Le processus de colonisation du Bénin, alors connu sous le nom de Dahomey pour les Européens, a été marqué par une série de conflits violents. Les Français, qui avaient déjà établi une forte présence dans la région côtière grâce à leurs comptoirs commerciaux, cherchaient à étendre leur influence à l’intérieur des terres. 

  • Le Dahomey, sous le règne du roi Béhanzin (1889-1894), fut l’un des derniers bastions de résistance contre la colonisation.
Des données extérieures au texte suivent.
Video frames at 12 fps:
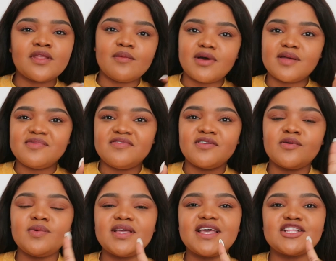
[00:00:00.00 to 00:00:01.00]
But before
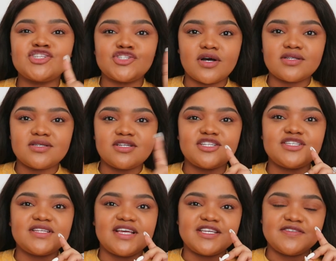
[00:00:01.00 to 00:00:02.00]
we get started in
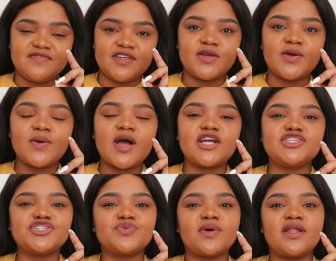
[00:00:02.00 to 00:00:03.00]
today's video, I
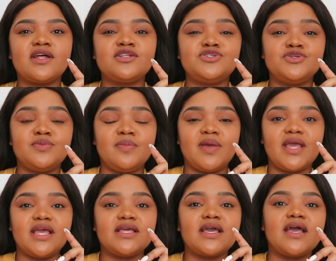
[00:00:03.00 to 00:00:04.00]
just wanted to
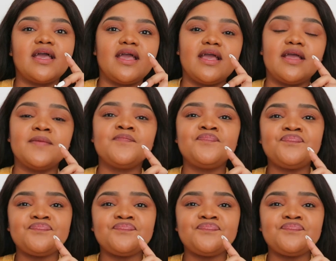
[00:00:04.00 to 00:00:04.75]
make an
Ce royaume, qui avait prospéré grâce à son organisation militaire et économique, refusait de se plier aux exigences françaises. 
  • Les guerres franco-dahoméennes (1890-1894) : Ces conflits opposèrent l’armée du Dahomey, incluant les célèbres Amazones ou plutôt Agojiés, aux troupes françaises, bien équipées et soutenues par une logistique européenne. Malgré leur bravoure, les forces dahoméennes furent vaincues, marquant la chute définitive du royaume. 
  • En 1894, après la capture de Béhanzin, le Dahomey devint une colonie française, intégrée au territoire de l’Afrique-Occidentale française (AOF). 

Le système colonial : Une transformation imposée 

Avec la colonisation, les royaumes béninois perdirent leur autonomie politique et économique. Les Français imposèrent leur système administratif, souvent en ignorant ou en détruisant les structures existantes. 
  • Une administration centralisée : 
•Les Français introduisirent un système de gouvernance basé sur des “cercles” administratifs, dirigés par des administrateurs coloniaux. 
•Les rois et chefs traditionnels furent relégués à des rôles symboliques, souvent utilisés comme intermédiaires pour faciliter la collecte des impôts ou la mise en œuvre des ordres coloniaux. 
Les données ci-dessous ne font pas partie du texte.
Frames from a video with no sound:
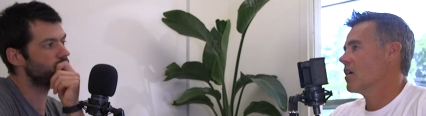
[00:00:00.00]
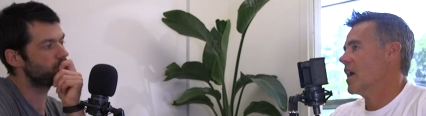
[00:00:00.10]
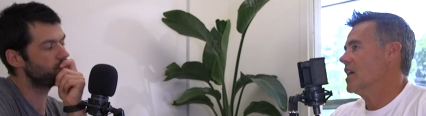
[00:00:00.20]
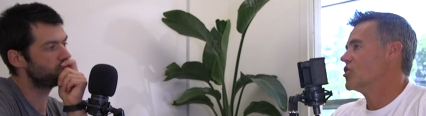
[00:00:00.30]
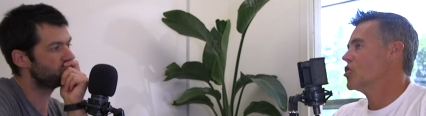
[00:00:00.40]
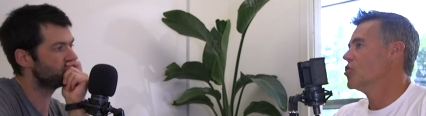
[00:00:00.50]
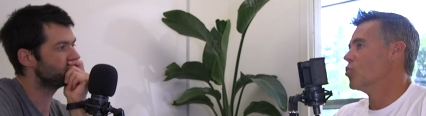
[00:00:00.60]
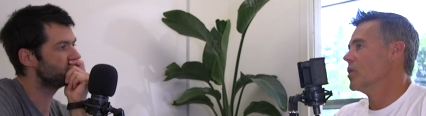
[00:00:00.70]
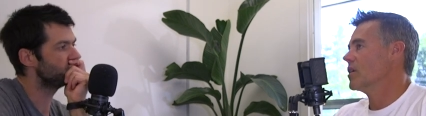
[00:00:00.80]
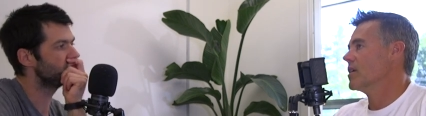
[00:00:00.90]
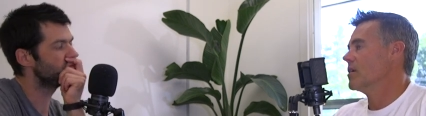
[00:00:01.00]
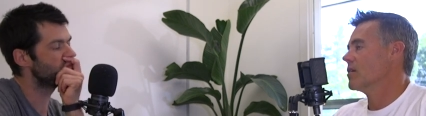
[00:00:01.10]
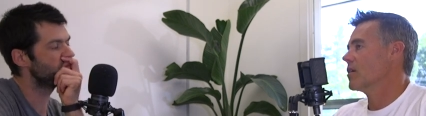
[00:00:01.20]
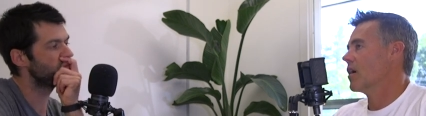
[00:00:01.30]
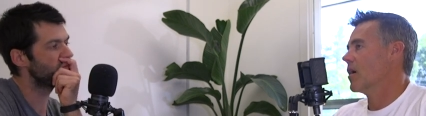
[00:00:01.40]
Speaker 1: HQ really
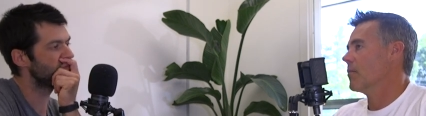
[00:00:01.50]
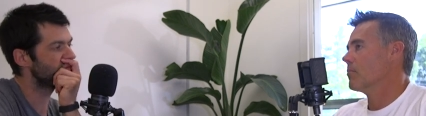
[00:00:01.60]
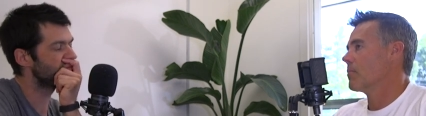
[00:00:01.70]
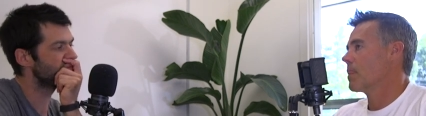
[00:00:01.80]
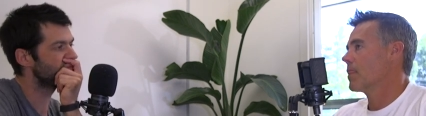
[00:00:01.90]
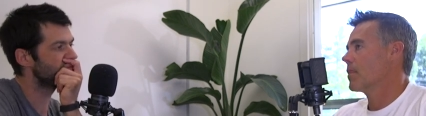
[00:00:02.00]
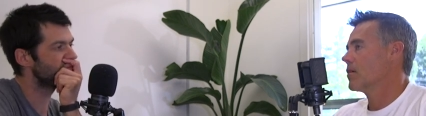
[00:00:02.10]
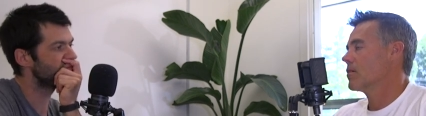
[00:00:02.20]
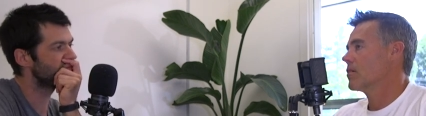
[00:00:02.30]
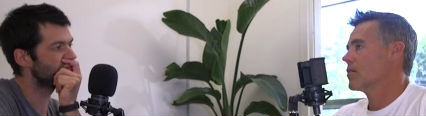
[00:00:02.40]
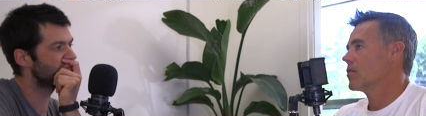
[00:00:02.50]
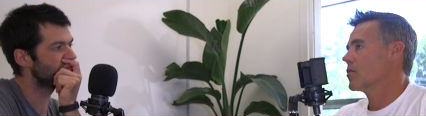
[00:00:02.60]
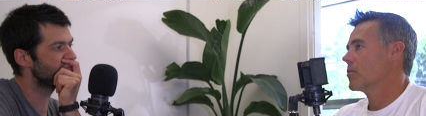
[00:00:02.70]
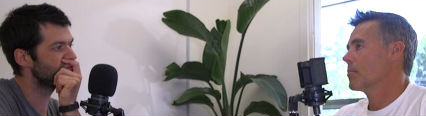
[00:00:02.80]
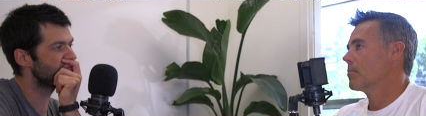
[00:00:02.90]
um,
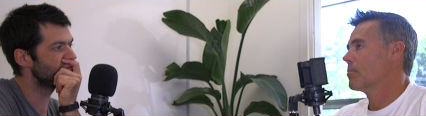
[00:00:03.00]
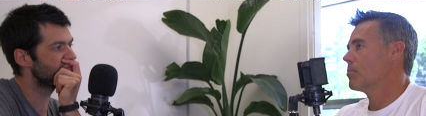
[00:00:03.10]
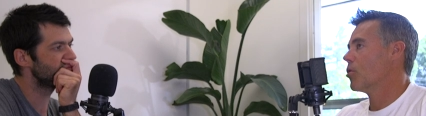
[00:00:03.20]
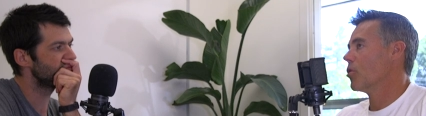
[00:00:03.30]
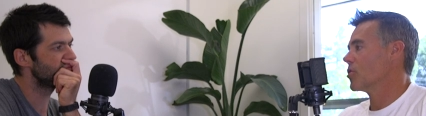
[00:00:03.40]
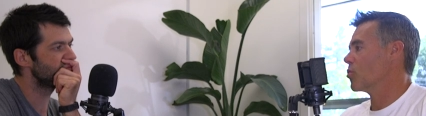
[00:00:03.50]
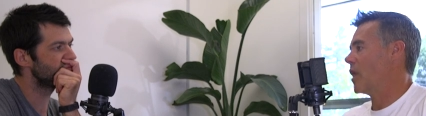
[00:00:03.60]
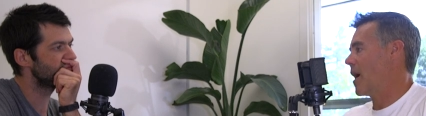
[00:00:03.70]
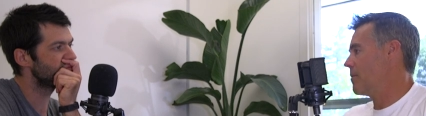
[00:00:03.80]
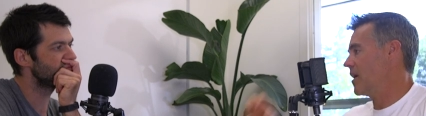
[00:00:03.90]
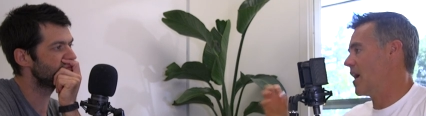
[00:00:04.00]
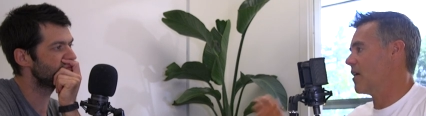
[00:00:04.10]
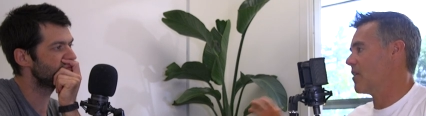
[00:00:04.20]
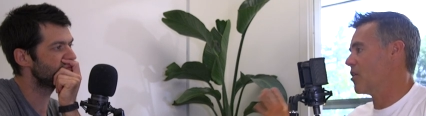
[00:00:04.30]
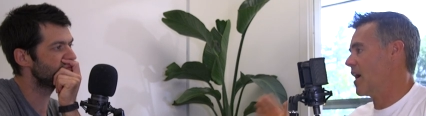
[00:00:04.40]
pulled a rabbit
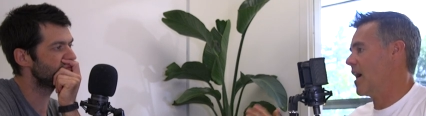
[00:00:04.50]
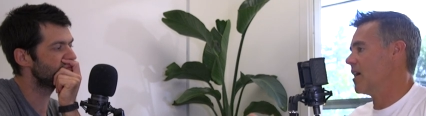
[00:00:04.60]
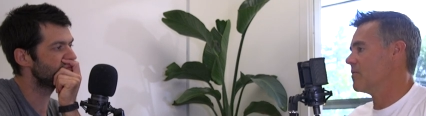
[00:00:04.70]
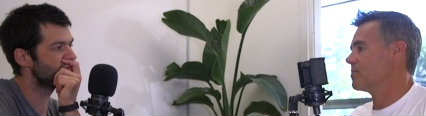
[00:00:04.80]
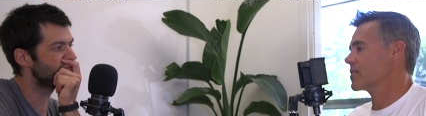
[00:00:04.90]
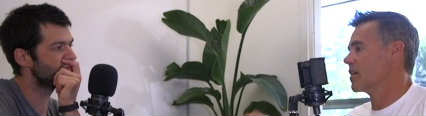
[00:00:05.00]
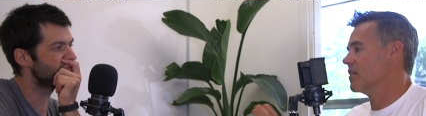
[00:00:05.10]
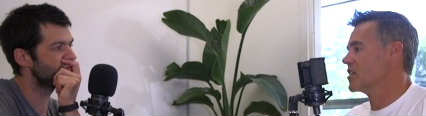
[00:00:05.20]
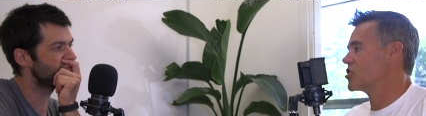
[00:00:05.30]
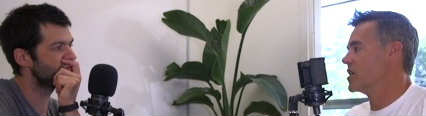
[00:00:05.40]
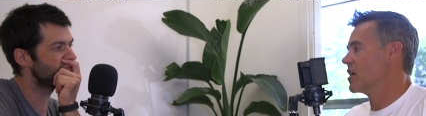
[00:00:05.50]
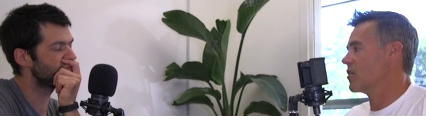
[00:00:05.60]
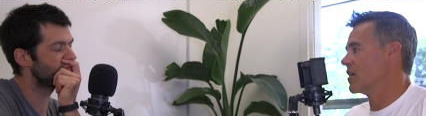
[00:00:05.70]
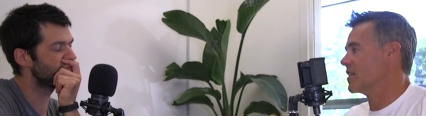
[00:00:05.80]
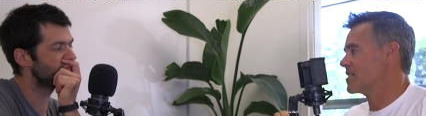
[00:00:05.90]
out of their hat this year
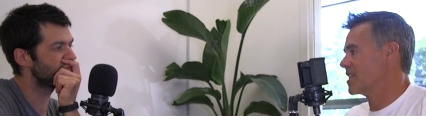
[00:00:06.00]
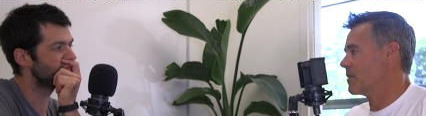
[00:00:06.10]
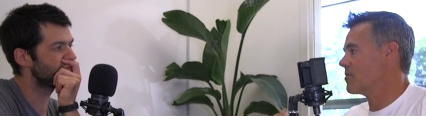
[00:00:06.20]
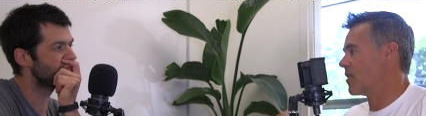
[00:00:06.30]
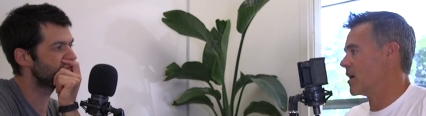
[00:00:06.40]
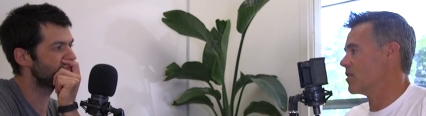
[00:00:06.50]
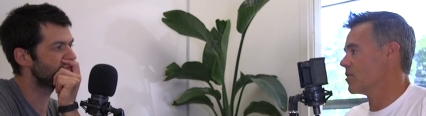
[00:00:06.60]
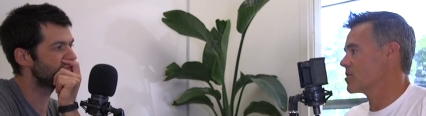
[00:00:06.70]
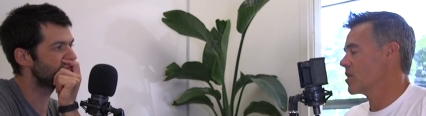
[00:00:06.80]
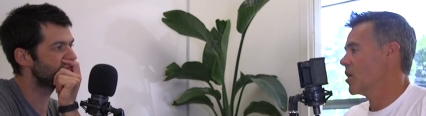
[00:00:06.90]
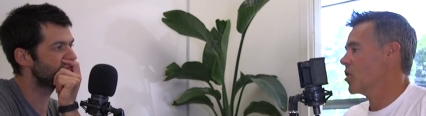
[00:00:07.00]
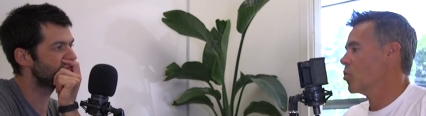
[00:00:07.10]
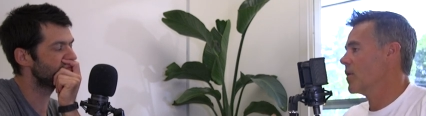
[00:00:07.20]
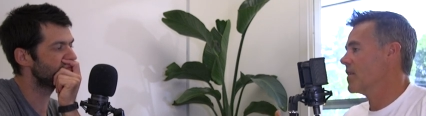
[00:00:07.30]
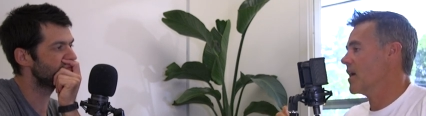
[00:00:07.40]
in the semifinals
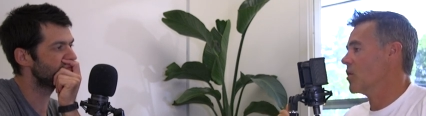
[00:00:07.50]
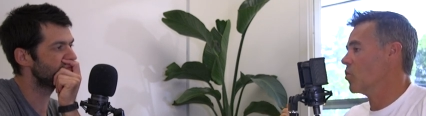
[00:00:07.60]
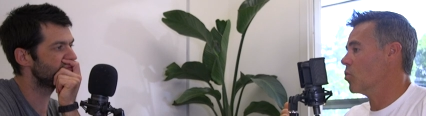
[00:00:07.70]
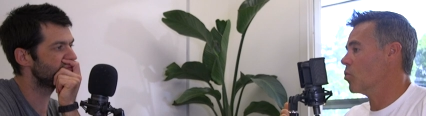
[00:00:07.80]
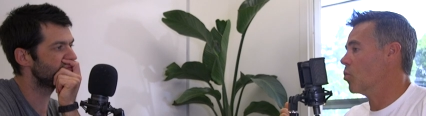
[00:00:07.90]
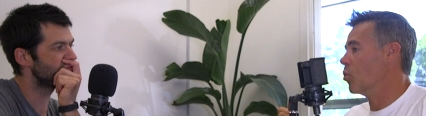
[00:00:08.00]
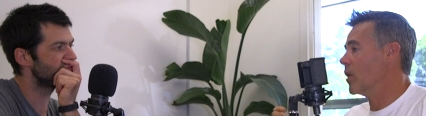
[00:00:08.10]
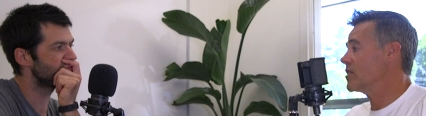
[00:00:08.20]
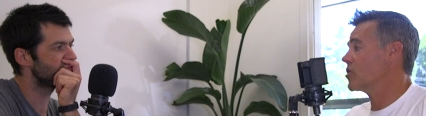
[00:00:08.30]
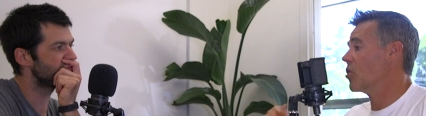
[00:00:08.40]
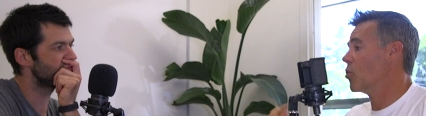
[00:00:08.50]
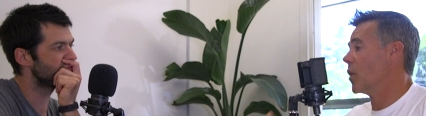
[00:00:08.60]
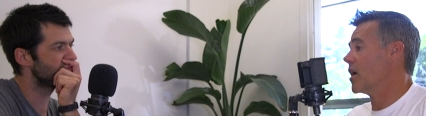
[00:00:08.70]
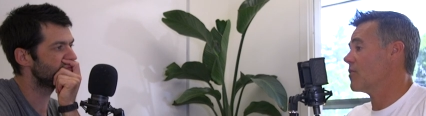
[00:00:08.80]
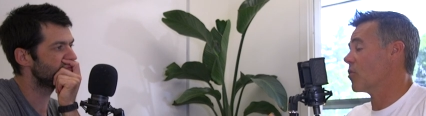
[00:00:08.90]
when they went
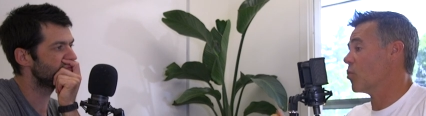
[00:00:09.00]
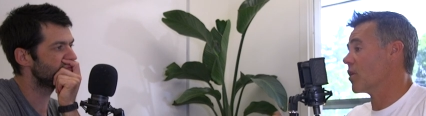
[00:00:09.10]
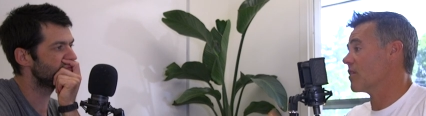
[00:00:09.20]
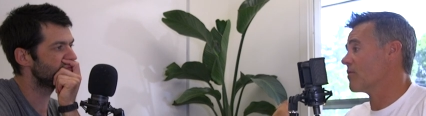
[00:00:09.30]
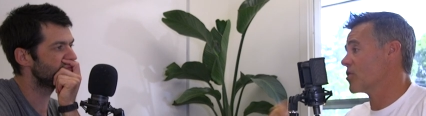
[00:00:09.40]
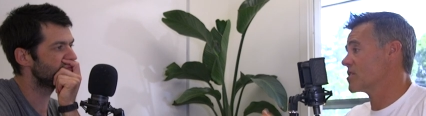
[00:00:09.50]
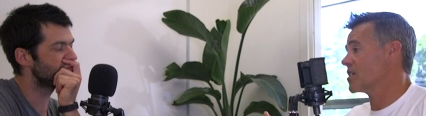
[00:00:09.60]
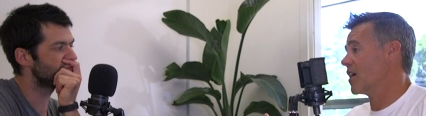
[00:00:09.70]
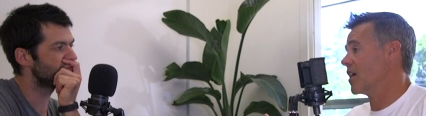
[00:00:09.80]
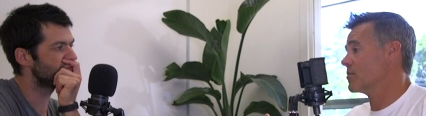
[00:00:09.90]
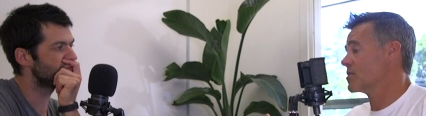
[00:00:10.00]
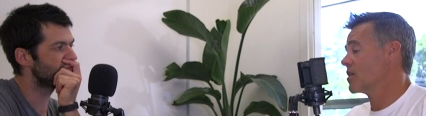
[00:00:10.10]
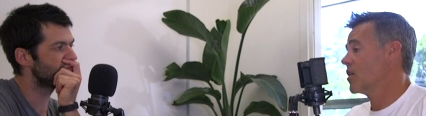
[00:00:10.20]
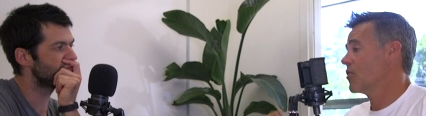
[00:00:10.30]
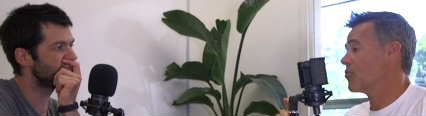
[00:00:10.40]
away for one of the first times
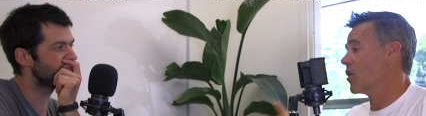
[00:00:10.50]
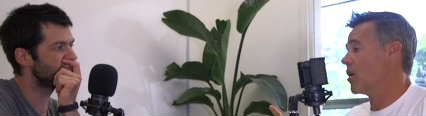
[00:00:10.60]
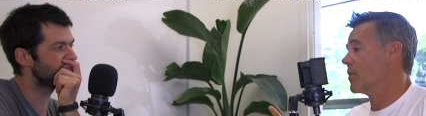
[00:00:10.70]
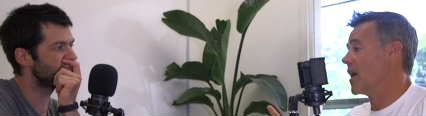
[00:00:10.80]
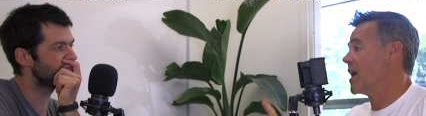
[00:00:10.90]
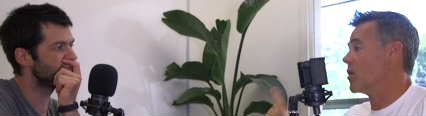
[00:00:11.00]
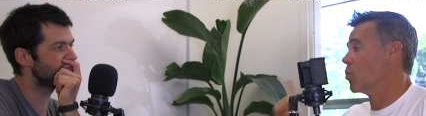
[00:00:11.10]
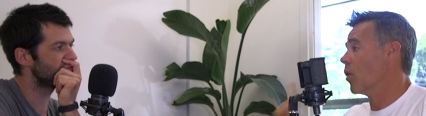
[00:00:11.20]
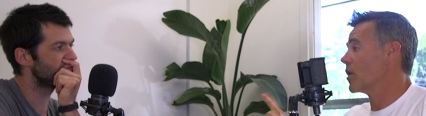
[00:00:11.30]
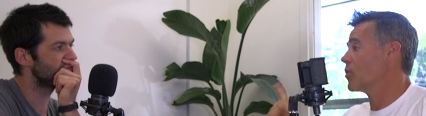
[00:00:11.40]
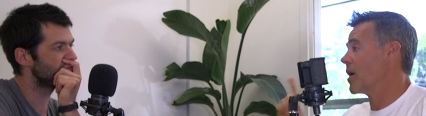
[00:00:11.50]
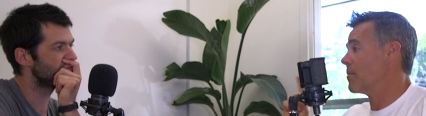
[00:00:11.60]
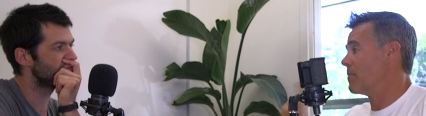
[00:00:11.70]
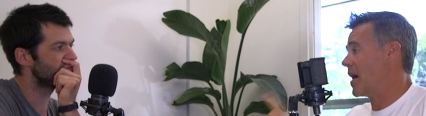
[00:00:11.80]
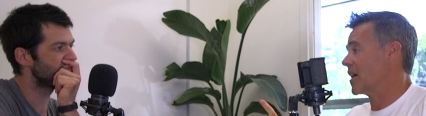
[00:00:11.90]
from a one rep
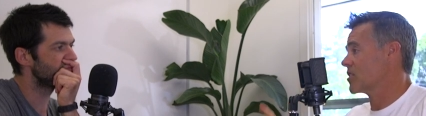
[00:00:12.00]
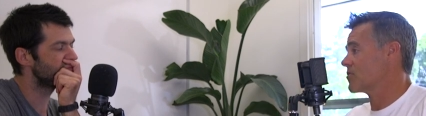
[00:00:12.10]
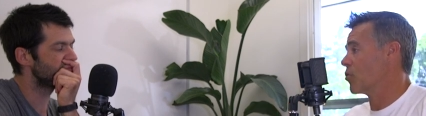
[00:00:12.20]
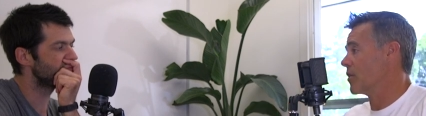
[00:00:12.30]
max for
  • Exploitation économique : 
•Les ressources naturelles du Bénin, notamment l’huile de palme, devinrent un moteur économique pour la France. Les paysans locaux étaient contraints de cultiver des produits destinés à l’exportation, souvent au détriment de leur propre subsistance. 
•Des infrastructures, comme les chemins de fer et les ports, furent développées, mais principalement pour servir les intérêts économiques de la métropole. 

  • Impact sur la culture et la religion : 
•Le système éducatif colonial, axé sur la langue française et les valeurs européennes, tenta d’effacer les traditions locales. 
•Le christianisme fut encouragé, tandis que le vaudou et d’autres pratiques spirituelles furent marginalisées, bien qu’elles continuent de prospérer clandestinement. 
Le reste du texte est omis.